== Dataset excerpts ==

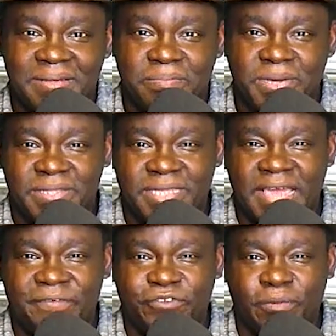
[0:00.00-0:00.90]
But then
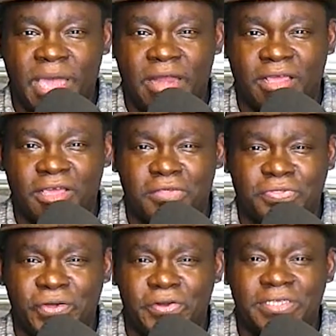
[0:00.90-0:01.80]
after about a
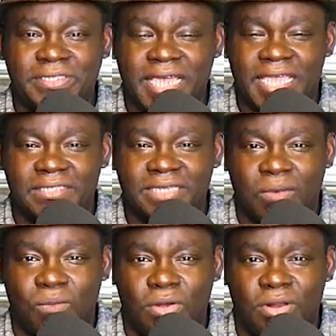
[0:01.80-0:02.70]
good 30 seconds,
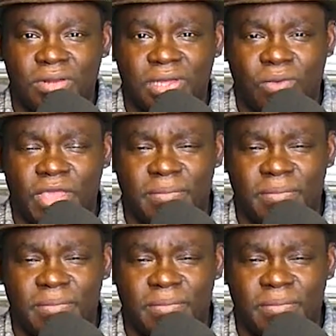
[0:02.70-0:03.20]
I wonder, like, wait a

===

Exercise aim – Pictures are to be left out; all other data must be returned exactly.

Solution to the problem –
[0:00.00-0:00.90]
But then
[0:00.90-0:01.80]
after about a
[0:01.80-0:02.70]
good 30 seconds,
[0:02.70-0:03.20]
I wonder, like, wait a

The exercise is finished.